News Release

Researchers solve structure of immune-evading HIV protein complex

The research may help develop antiviral therapy against HIV/AIDS in the future

Peer-Reviewed Publication

Okinawa Institute of Science and Technology (OIST) Graduate University

Suppression of Viral Amplification by APOBEC3G and the Role of HIV-1 Vif

image: When encapsidated in budding HIV-1 virions, APOBEC3G (A3G) suppresses viral amplification by modifying the viral genome after reverse transcription in infected cells (left). But HIV-1 Vif catalyzes degradation of A3G, leading to infectious virions (right). view more 

Credit: OIST

The HIV-1 virus can neutralize cellular defenses with its “viral infectivity factor (Vif)”. OIST researchers, Prof. Matthias Wolf and Dr. Takahide Kouno together with an international team of colleagues have now determined the atomic structure of the “APOBEC3G-Vif complex” using cryo-electron microscopy.

“APOBEC3G (A3G) is a key component of the human innate immune system to defend against invading viruses,  getting a ride inside budding virions like in a Trojan horse so that it can modify and disable viral DNA after reverse transcription in infected cells,” Prof.

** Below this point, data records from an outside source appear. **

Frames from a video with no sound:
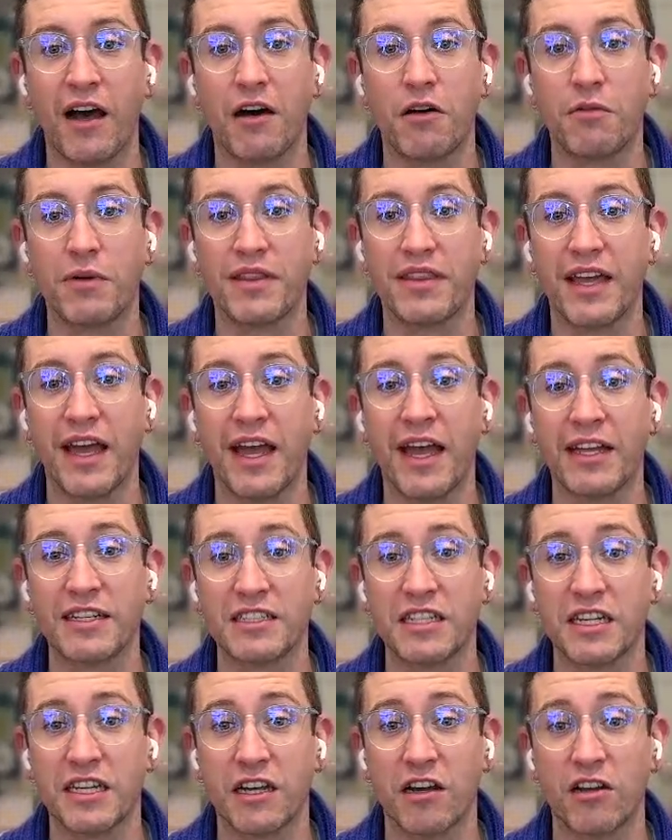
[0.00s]
with
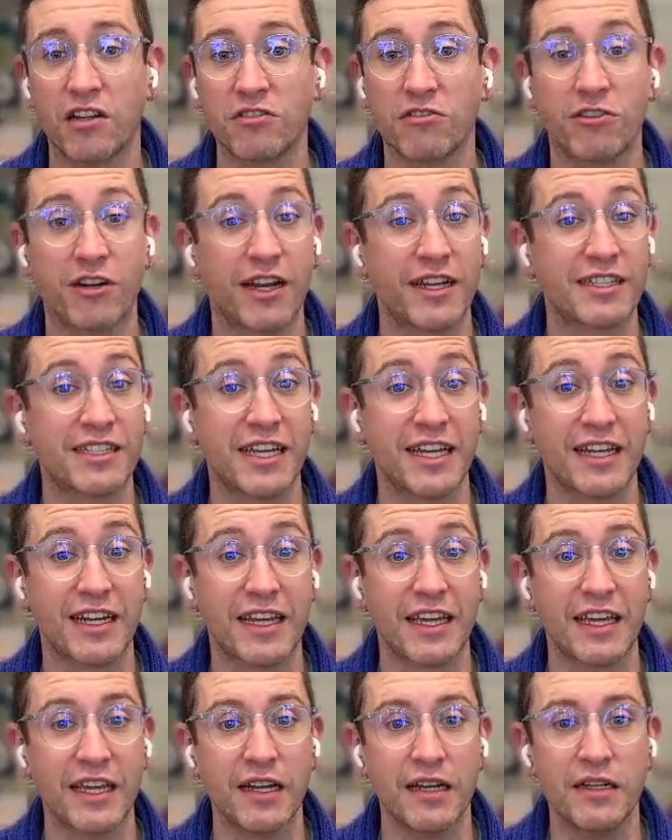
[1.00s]
Antigone or
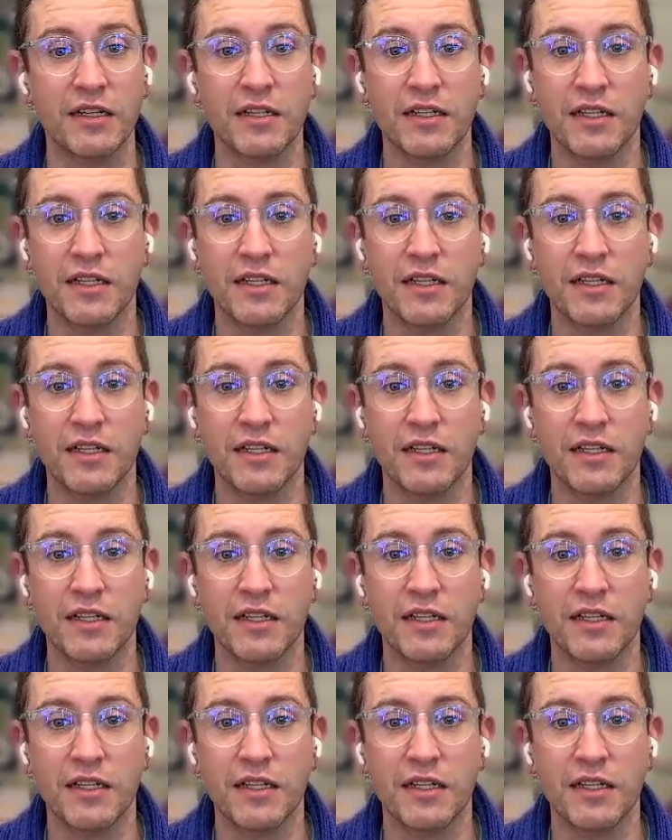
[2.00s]
Antigone,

Wolf, the senior author of the study and who leads the OIST Molecular Cryo-Electron Microscopy Unit explains. “But HIV-1 has evolved a counteraction mechanism in the form of its Vif protein, which inhibits this process by binding to and degrading A3G, leading to successful amplification of infectious viral particles.”

A unique  aspect of their study is the first demonstration that this complex formation is mediated by specific RNA sequences, even though single-stranded DNA is the substrate of degradation by A3G. Their protein construct was optimized for higher solubility and could replicate the degradation pathway by A3G ubiquitination (a process that involves the transfer of ubiquitin to a target proteina and is important in many physiological functions) in vitro.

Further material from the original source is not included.